LocalDependency.Data.Traversable

class Traversable :: (Type -> Type) -> Constraintclass (Functor t, Foldable t) <= Traversable t  where

Traversable represents data structures which can be traversed, accumulating results and effects in some Applicative functor.

• traverse runs an action for every element in a data structure, and accumulates the results.
• sequence runs the actions contained in a data structure, and accumulates the results.

import LocalDependency.Data.Traversable
import LocalDependency.Data.Maybe
import Data.Int (fromNumber)

sequence [Just 1, Just 2, Just 3] == Just [1,2,3]
sequence [Nothing, Just 2, Just 3] == Nothing

traverse fromNumber [1.0, 2.0, 3.0] == Just [1,2,3]
traverse fromNumber [1.5, 2.0, 3.0] == Nothing

traverse logShow [1,2,3]
-- prints:
   1
   2
   3

traverse (\x -> [x, 0]) [1,2,3] == [[1,2,3],[1,2,0],[1,0,3],[1,0,0],[0,2,3],[0,2,0],[0,0,3],[0,0,0]]

The traverse and sequence functions should be compatible in the following sense:

• traverse f xs = sequence (f <$> xs)
• sequence = traverse identity

Traversable instances should also be compatible with the corresponding Foldable instances, in the following sense:

• foldMap f = runConst <<< traverse (Const <<< f)

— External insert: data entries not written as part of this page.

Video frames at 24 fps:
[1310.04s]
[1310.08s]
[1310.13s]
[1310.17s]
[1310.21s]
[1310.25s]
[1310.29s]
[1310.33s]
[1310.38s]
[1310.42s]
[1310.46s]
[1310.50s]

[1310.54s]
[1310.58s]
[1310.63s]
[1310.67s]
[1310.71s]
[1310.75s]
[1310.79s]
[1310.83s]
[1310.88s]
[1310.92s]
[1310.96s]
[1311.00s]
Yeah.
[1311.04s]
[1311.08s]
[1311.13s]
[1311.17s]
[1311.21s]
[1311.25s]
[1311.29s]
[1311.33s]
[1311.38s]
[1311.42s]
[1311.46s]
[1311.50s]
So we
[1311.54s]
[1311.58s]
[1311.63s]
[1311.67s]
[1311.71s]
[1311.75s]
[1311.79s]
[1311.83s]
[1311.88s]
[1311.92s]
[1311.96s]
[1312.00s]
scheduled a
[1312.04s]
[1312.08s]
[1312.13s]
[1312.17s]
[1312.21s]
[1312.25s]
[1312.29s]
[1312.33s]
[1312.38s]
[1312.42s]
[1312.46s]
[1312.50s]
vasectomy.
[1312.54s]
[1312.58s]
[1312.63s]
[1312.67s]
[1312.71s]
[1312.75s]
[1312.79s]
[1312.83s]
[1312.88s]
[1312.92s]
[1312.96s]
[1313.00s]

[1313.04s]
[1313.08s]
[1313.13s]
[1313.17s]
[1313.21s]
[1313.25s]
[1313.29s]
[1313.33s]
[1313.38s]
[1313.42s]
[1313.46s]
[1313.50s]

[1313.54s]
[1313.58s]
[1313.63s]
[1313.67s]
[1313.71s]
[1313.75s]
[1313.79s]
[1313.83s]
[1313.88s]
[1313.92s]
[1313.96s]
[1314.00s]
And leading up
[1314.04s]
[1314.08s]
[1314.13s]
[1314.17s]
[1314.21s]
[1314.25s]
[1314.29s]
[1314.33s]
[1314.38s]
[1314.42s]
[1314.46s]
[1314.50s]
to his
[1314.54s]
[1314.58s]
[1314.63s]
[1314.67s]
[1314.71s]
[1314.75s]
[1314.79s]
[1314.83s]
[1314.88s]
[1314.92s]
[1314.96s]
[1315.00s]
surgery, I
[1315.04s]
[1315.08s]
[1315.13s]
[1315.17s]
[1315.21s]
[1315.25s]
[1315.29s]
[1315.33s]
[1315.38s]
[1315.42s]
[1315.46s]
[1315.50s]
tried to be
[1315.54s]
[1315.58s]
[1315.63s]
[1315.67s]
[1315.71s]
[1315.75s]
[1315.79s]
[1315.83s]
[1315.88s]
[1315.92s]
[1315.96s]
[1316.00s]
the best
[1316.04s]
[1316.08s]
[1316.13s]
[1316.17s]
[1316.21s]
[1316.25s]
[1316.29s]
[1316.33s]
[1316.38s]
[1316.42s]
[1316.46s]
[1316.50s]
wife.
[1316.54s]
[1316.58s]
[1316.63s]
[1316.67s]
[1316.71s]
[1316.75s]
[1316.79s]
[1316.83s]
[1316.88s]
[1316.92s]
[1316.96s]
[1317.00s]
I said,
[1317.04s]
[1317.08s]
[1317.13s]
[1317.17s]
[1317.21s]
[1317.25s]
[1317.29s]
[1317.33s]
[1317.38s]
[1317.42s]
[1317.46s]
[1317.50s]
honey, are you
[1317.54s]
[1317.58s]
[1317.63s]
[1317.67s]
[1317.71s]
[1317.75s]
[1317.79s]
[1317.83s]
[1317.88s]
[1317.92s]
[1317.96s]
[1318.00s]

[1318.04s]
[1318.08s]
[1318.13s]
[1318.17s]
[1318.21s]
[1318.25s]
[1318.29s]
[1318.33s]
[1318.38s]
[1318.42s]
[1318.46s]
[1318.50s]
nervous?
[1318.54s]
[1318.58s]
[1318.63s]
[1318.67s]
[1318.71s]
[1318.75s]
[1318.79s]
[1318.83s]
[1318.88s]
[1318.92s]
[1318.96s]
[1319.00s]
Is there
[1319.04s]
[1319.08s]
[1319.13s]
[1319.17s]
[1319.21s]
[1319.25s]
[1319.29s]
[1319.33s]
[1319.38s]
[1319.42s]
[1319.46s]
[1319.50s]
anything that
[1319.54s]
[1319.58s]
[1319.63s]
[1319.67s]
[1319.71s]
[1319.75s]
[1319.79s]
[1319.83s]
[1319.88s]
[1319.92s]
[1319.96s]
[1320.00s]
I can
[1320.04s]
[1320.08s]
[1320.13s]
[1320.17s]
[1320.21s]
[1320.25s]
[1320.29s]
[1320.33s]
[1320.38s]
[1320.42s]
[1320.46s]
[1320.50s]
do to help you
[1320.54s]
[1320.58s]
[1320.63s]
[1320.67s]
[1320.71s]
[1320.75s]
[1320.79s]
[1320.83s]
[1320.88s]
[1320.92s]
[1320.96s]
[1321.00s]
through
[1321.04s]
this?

Default implementations are provided by the following functions:

• traverseDefault
• sequenceDefault

Members

• traverse :: forall a b m. Applicative m => (a -> m b) -> t a -> m (t b)
• sequence :: forall a m. Applicative m => t (m a) -> m (t a)

Instances

• Traversable Array
• Traversable Maybe
• Traversable First
• Traversable Last
• Traversable Additive
• Traversable Dual
• Traversable Conj
• Traversable Disj
• Traversable Multiplicative
• Traversable (Either a)
• Traversable (Tuple a)
• Traversable Identity
• Traversable (Const a)
• (Traversable f, Traversable g) => Traversable (Product f g)
• (Traversable f, Traversable g) => Traversable (Coproduct f g)
• (Traversable f, Traversable g) => Traversable (Compose f g)
• (Traversable f) => Traversable (App f)

traverseDefault :: forall t a b m. Traversable t => Applicative m => (a -> m b) -> t a -> m (t b)

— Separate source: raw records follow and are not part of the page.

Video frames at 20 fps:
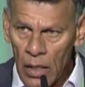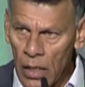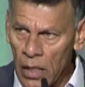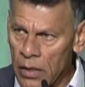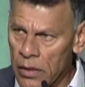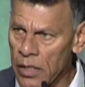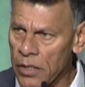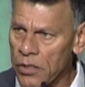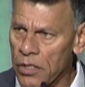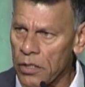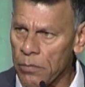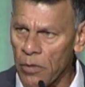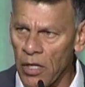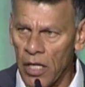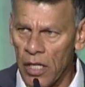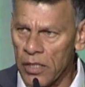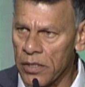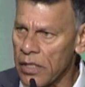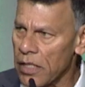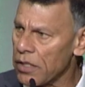Sisters and
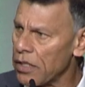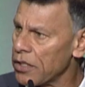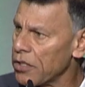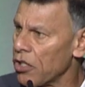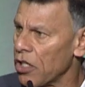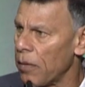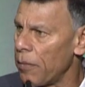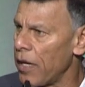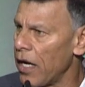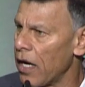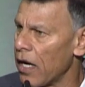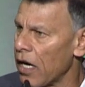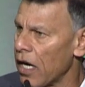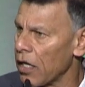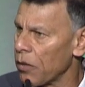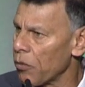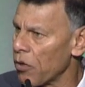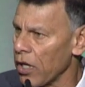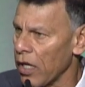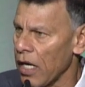brothers, this is going to be
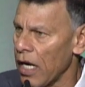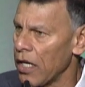hard work.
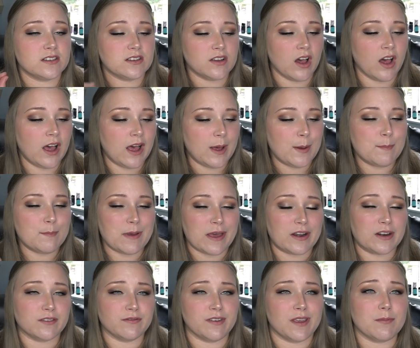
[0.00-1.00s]
got a
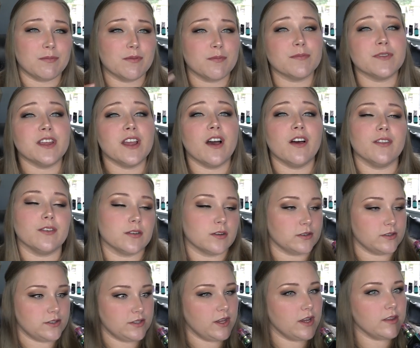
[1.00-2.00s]
better vape from the other
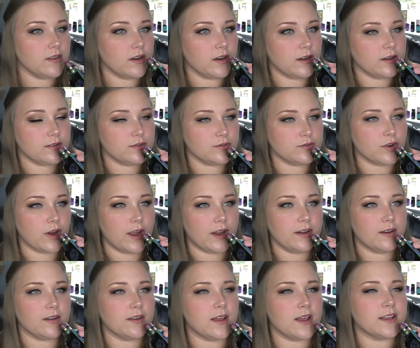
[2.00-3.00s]
RTA that I
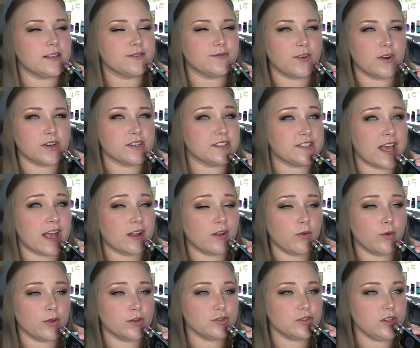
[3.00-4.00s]
tried as far as that
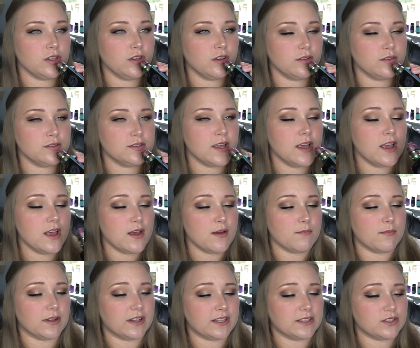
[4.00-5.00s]
coil sheet goes
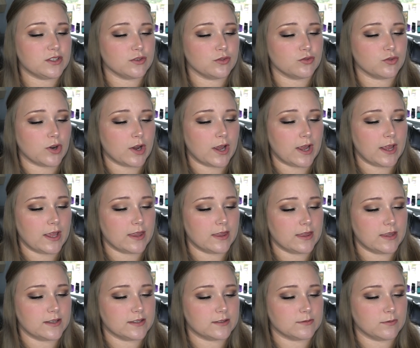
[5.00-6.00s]
but let's try
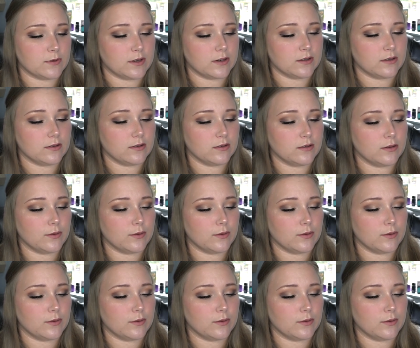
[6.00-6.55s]
this one.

A default implementation of traverse using sequence and map.

sequenceDefault :: forall t a m. Traversable t => Applicative m => t (m a) -> m (t a)

A default implementation of sequence using traverse.

for :: forall a b m t. Applicative m => Traversable t => t a -> (a -> m b) -> m (t b)

A version of traverse with its arguments flipped.

This can be useful when running an action written using do notation for every element in a data structure:

For example:

for [1, 2, 3] \n -> do
  print n
  return (n * n)

scanl :: forall a b f. Traversable f => (b -> a -> b) -> b -> f a -> f b

Fold a data structure from the left, keeping all intermediate results instead of only the final result. Note that the initial value does not appear in the result (unlike Haskell's Prelude.scanl).

scanl (+) 0  [1,2,3] = [1,3,6]
scanl (-) 10 [1,2,3] = [9,7,4]

scanr :: forall a b f. Traversable f => (a -> b -> b) -> b -> f a -> f b

Fold a data structure from the right, keeping all intermediate results instead of only the final result. Note that the initial value does not appear in the result (unlike Haskell's Prelude.scanr).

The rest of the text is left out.